■ Work task ■
Find the line with "[0:06.30-0:07.20]" in the entries below, then reproduce it and every line after it down to and including the line with "[0:05.00-0:06.00]", exactly.

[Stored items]
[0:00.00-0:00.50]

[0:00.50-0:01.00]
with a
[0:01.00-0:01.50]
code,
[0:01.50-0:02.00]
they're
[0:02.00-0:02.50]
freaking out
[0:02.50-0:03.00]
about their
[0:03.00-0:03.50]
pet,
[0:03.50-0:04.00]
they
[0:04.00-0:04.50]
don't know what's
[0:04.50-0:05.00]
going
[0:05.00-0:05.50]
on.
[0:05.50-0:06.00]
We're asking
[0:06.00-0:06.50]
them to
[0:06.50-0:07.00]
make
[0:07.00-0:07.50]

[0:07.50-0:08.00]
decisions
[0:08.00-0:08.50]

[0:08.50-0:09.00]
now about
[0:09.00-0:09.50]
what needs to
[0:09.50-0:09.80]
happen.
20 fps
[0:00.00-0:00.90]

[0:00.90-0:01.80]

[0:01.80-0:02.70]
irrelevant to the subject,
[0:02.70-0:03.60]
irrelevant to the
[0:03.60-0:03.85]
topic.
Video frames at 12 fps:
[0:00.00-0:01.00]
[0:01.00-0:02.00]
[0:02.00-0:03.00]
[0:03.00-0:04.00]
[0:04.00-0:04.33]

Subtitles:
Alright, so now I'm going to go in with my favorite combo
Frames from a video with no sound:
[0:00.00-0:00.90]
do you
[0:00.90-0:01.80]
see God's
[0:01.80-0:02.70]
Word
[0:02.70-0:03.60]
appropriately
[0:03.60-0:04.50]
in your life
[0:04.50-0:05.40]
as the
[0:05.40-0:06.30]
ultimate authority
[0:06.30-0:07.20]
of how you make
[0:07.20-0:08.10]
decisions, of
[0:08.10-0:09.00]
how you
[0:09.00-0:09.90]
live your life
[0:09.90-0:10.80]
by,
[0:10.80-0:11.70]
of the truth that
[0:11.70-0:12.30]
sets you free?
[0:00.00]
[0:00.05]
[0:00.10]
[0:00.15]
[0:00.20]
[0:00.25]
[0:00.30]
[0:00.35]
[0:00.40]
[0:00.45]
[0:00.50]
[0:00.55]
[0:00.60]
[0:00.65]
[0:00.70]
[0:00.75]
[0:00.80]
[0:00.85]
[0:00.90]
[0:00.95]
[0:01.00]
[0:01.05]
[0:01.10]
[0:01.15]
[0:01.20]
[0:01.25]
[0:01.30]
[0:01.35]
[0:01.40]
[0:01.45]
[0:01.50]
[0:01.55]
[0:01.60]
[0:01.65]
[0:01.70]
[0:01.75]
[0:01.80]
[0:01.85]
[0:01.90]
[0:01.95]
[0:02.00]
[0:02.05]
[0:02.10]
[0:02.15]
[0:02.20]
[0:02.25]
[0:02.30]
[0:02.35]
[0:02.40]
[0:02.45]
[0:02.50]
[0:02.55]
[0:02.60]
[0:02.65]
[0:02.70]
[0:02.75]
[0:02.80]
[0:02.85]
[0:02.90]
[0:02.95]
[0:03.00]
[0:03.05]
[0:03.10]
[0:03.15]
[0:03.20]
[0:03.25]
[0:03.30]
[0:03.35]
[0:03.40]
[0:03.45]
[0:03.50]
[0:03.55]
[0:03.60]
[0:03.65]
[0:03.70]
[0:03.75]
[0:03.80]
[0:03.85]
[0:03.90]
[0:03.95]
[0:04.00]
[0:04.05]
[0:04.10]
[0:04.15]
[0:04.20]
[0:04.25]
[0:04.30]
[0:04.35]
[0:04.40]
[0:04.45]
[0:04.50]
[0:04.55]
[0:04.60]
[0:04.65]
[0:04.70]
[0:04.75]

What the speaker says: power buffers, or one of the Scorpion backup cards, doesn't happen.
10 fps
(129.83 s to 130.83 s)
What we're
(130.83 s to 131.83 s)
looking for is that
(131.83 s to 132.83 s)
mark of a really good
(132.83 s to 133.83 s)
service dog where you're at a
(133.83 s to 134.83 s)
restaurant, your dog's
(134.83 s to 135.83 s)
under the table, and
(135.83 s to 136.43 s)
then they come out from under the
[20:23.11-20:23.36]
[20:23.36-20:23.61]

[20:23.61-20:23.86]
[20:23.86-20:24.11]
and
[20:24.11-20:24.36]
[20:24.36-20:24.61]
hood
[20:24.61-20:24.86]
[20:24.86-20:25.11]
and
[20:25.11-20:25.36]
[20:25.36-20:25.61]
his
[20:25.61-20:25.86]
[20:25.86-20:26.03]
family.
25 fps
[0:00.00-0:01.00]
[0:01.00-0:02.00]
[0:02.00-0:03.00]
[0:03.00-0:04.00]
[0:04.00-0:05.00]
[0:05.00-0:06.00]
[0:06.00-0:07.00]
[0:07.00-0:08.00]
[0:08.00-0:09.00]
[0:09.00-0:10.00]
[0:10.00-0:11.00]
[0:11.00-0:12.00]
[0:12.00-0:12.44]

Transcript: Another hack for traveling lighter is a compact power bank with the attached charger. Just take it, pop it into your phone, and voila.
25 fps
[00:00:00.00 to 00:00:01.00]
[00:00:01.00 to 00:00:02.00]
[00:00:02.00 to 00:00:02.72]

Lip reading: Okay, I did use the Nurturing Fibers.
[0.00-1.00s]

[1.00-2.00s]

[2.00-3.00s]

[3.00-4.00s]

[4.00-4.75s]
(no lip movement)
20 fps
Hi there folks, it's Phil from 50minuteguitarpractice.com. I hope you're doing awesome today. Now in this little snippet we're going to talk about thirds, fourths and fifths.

■ Exercise result ■
[0:06.30-0:07.20]
of how you make
[0:07.20-0:08.10]
decisions, of
[0:08.10-0:09.00]
how you
[0:09.00-0:09.90]
live your life
[0:09.90-0:10.80]
by,
[0:10.80-0:11.70]
of the truth that
[0:11.70-0:12.30]
sets you free?
[0:00.00]
[0:00.05]
[0:00.10]
[0:00.15]
[0:00.20]
[0:00.25]
[0:00.30]
[0:00.35]
[0:00.40]
[0:00.45]
[0:00.50]
[0:00.55]
[0:00.60]
[0:00.65]
[0:00.70]
[0:00.75]
[0:00.80]
[0:00.85]
[0:00.90]
[0:00.95]
[0:01.00]
[0:01.05]
[0:01.10]
[0:01.15]
[0:01.20]
[0:01.25]
[0:01.30]
[0:01.35]
[0:01.40]
[0:01.45]
[0:01.50]
[0:01.55]
[0:01.60]
[0:01.65]
[0:01.70]
[0:01.75]
[0:01.80]
[0:01.85]
[0:01.90]
[0:01.95]
[0:02.00]
[0:02.05]
[0:02.10]
[0:02.15]
[0:02.20]
[0:02.25]
[0:02.30]
[0:02.35]
[0:02.40]
[0:02.45]
[0:02.50]
[0:02.55]
[0:02.60]
[0:02.65]
[0:02.70]
[0:02.75]
[0:02.80]
[0:02.85]
[0:02.90]
[0:02.95]
[0:03.00]
[0:03.05]
[0:03.10]
[0:03.15]
[0:03.20]
[0:03.25]
[0:03.30]
[0:03.35]
[0:03.40]
[0:03.45]
[0:03.50]
[0:03.55]
[0:03.60]
[0:03.65]
[0:03.70]
[0:03.75]
[0:03.80]
[0:03.85]
[0:03.90]
[0:03.95]
[0:04.00]
[0:04.05]
[0:04.10]
[0:04.15]
[0:04.20]
[0:04.25]
[0:04.30]
[0:04.35]
[0:04.40]
[0:04.45]
[0:04.50]
[0:04.55]
[0:04.60]
[0:04.65]
[0:04.70]
[0:04.75]

What the speaker says: power buffers, or one of the Scorpion backup cards, doesn't happen.
10 fps
(129.83 s to 130.83 s)
What we're
(130.83 s to 131.83 s)
looking for is that
(131.83 s to 132.83 s)
mark of a really good
(132.83 s to 133.83 s)
service dog where you're at a
(133.83 s to 134.83 s)
restaurant, your dog's
(134.83 s to 135.83 s)
under the table, and
(135.83 s to 136.43 s)
then they come out from under the
[20:23.11-20:23.36]
[20:23.36-20:23.61]

[20:23.61-20:23.86]
[20:23.86-20:24.11]
and
[20:24.11-20:24.36]
[20:24.36-20:24.61]
hood
[20:24.61-20:24.86]
[20:24.86-20:25.11]
and
[20:25.11-20:25.36]
[20:25.36-20:25.61]
his
[20:25.61-20:25.86]
[20:25.86-20:26.03]
family.
25 fps
[0:00.00-0:01.00]
[0:01.00-0:02.00]
[0:02.00-0:03.00]
[0:03.00-0:04.00]
[0:04.00-0:05.00]
[0:05.00-0:06.00]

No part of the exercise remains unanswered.